En outre, sur le plan stratégique, l’importance du projet pour Erdogan ne peut être négligée dans le cadre des relations bilatérales avec la Russie. Un système de relations qui contredit inévitablement en partie sa loyauté envers l’OTAN mais qui sert aussi à rappeler à quel point tant le « Sultan » que le « Tsar » continuent d’avoir une conception très différente des relations entre l’Occident et Moscou. A cet égard, le signal politique du dirigeant turc avec Akkuyu est non seulement celui de vouloir montrer une Turquie « indépendante » (relativement, compte tenu de la forte implication et du poids de la Russie dans le plan), mais aussi de démontrer la capacité à tenir ses engagements avec un partenaire inconfortable mais fondamental dans la géopolitique d’Ankara.

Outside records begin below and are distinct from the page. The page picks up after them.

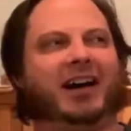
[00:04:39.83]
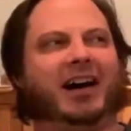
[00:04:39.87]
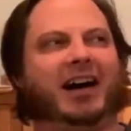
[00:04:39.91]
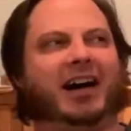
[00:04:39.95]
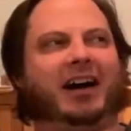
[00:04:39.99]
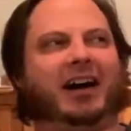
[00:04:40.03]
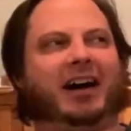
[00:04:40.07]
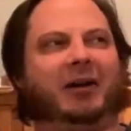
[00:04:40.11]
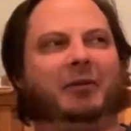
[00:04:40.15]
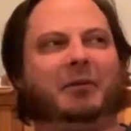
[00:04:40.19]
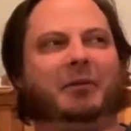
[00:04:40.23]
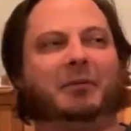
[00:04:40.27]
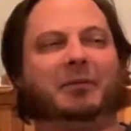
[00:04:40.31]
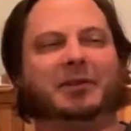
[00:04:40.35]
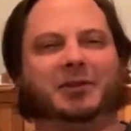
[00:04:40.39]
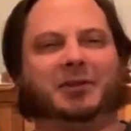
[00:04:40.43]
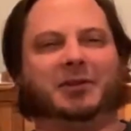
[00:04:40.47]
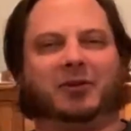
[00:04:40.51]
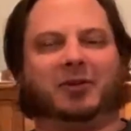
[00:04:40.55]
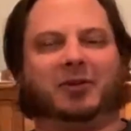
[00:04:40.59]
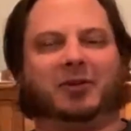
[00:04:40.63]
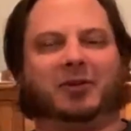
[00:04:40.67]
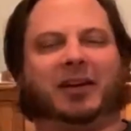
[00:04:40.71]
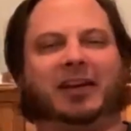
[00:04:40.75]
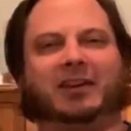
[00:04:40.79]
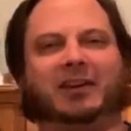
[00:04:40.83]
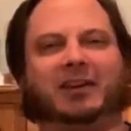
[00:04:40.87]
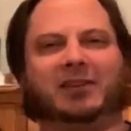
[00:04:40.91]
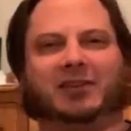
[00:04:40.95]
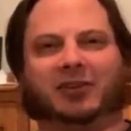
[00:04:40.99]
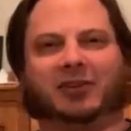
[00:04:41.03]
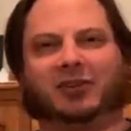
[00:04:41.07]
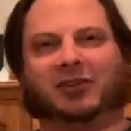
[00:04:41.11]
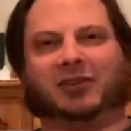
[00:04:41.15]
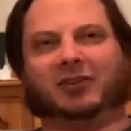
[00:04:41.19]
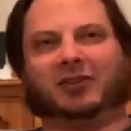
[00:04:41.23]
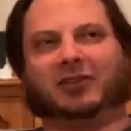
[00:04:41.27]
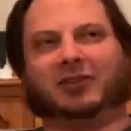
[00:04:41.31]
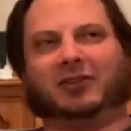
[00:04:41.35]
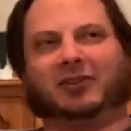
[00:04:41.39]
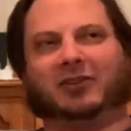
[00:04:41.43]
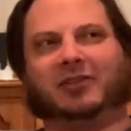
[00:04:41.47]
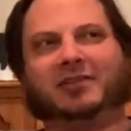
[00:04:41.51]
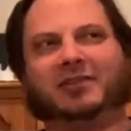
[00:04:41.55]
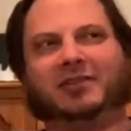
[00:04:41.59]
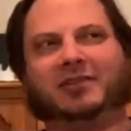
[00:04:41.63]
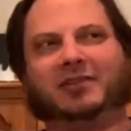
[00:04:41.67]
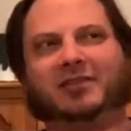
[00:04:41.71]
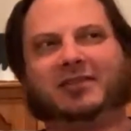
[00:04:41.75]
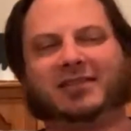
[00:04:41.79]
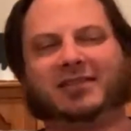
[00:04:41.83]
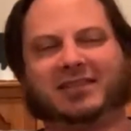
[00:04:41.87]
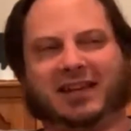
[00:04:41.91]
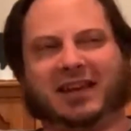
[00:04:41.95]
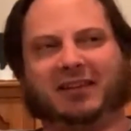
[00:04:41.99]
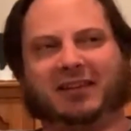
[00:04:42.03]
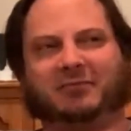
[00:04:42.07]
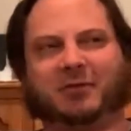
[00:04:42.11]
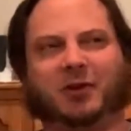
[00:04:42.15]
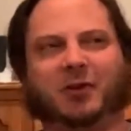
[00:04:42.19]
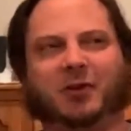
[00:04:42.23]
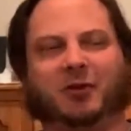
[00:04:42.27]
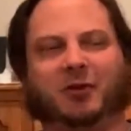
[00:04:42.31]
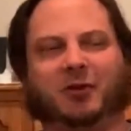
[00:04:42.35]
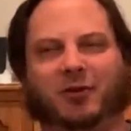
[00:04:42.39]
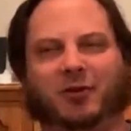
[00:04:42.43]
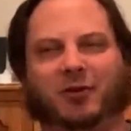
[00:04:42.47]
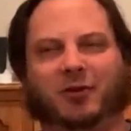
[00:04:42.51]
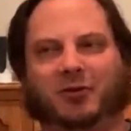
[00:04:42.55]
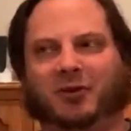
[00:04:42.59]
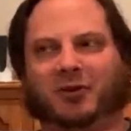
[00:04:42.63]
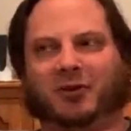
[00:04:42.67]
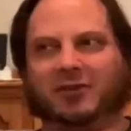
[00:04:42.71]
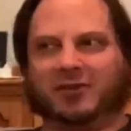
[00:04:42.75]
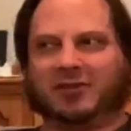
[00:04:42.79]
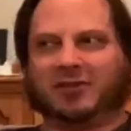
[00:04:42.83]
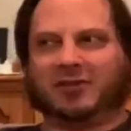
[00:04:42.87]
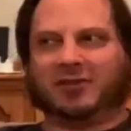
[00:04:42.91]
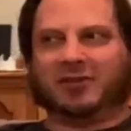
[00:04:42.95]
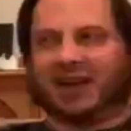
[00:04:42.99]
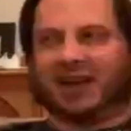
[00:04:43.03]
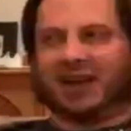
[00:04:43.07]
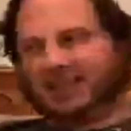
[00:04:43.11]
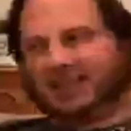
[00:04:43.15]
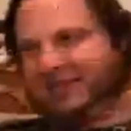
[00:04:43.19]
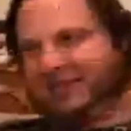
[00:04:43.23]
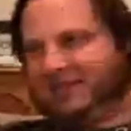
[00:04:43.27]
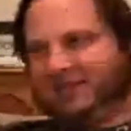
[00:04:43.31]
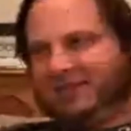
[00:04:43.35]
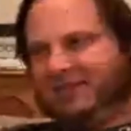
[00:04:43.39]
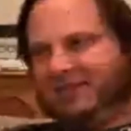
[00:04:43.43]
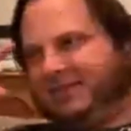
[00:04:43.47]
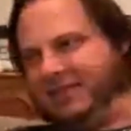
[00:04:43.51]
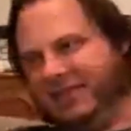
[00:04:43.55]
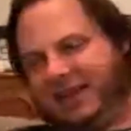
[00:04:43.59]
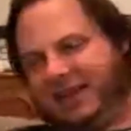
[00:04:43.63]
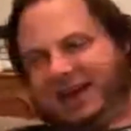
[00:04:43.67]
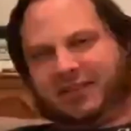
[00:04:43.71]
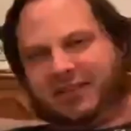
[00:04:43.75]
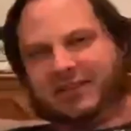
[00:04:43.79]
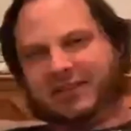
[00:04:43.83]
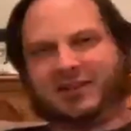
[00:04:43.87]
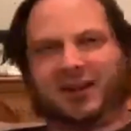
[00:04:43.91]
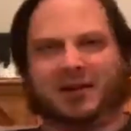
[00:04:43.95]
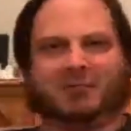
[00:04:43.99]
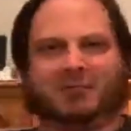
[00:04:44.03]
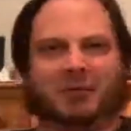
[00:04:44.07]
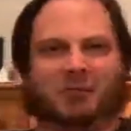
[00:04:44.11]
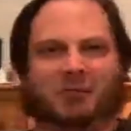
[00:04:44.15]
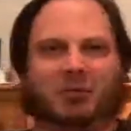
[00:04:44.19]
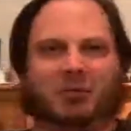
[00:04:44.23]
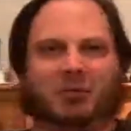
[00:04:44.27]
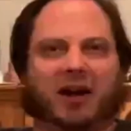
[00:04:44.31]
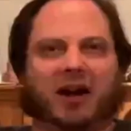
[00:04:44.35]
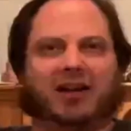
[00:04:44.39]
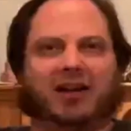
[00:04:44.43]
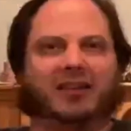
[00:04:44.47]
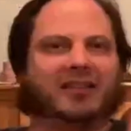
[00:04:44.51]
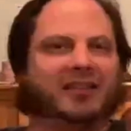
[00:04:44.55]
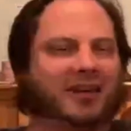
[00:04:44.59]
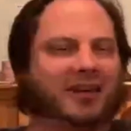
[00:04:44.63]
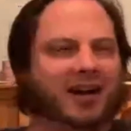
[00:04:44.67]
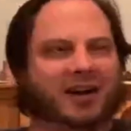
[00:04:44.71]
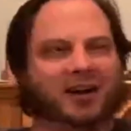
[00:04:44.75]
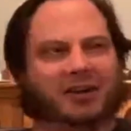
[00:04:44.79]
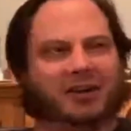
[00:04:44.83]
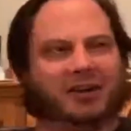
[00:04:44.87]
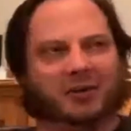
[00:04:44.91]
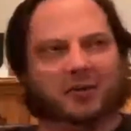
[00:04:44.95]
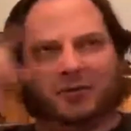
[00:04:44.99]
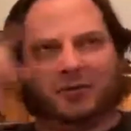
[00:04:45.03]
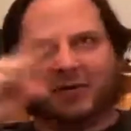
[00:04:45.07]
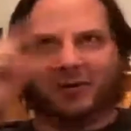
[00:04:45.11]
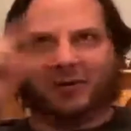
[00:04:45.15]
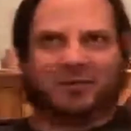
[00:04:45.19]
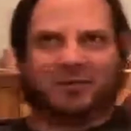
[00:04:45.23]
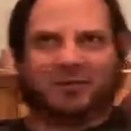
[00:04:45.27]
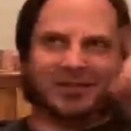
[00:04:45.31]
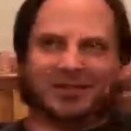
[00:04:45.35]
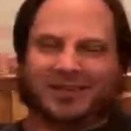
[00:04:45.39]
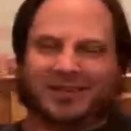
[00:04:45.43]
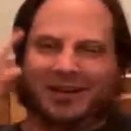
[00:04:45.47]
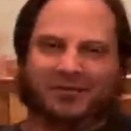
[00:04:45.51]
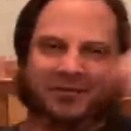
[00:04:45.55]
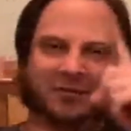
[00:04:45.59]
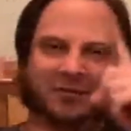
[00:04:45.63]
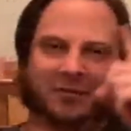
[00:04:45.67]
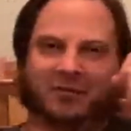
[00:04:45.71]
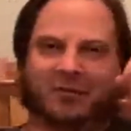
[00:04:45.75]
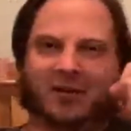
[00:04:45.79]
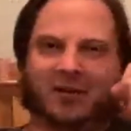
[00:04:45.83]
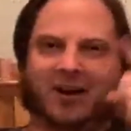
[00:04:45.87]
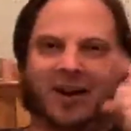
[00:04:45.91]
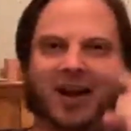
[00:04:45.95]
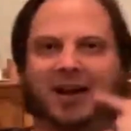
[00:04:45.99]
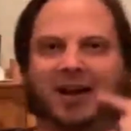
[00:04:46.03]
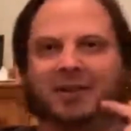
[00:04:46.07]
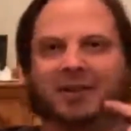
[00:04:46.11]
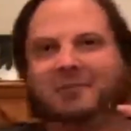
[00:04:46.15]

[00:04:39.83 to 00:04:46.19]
I remember talking to Steve McCall, who's like the other side of my brain. I don't know whether it's left or right.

Ce type de signaux peut aussi être utile à la Russie, dans une moindre mesure mais non moins important. Poutine, isolé de l’Occident depuis l’invasion de l’Ukraine, peut affirmer sa liberté de manœuvre dans des contextes extérieurs à celui éminemment européen ou euro-américain et ce, par le biais de l’un des piliers de son agenda stratégique : l’énergie. Bloqué sur le front du gaz et du pétrole vis-à-vis de l’Union européenne et sous le coup de sanctions dans divers secteurs, le président russe peut envoyer un message au monde à travers l’une de ses armes les plus importantes, l’atome, déjà démontré avec le cas de la Hongrie à travers le renouvellement de l’accord de l’usine de Paks. En confirmant les plans d’Akkuyu, importants au point de mériter son intervention vidéo pour l’arrivée du premier carburant, Poutine peut ainsi démontrer non seulement qu’il n’est pas complètement isolé, mais qu’il est capable de maintenir des projets internationaux en attirant, comme a expliqué le chef du groupe de réflexion russe «New Turkey Research Center Yuriy Mavaşev» à la BBC Turkey, également des clients potentiels dans d’autres parties du monde, à commencer par le continent africain.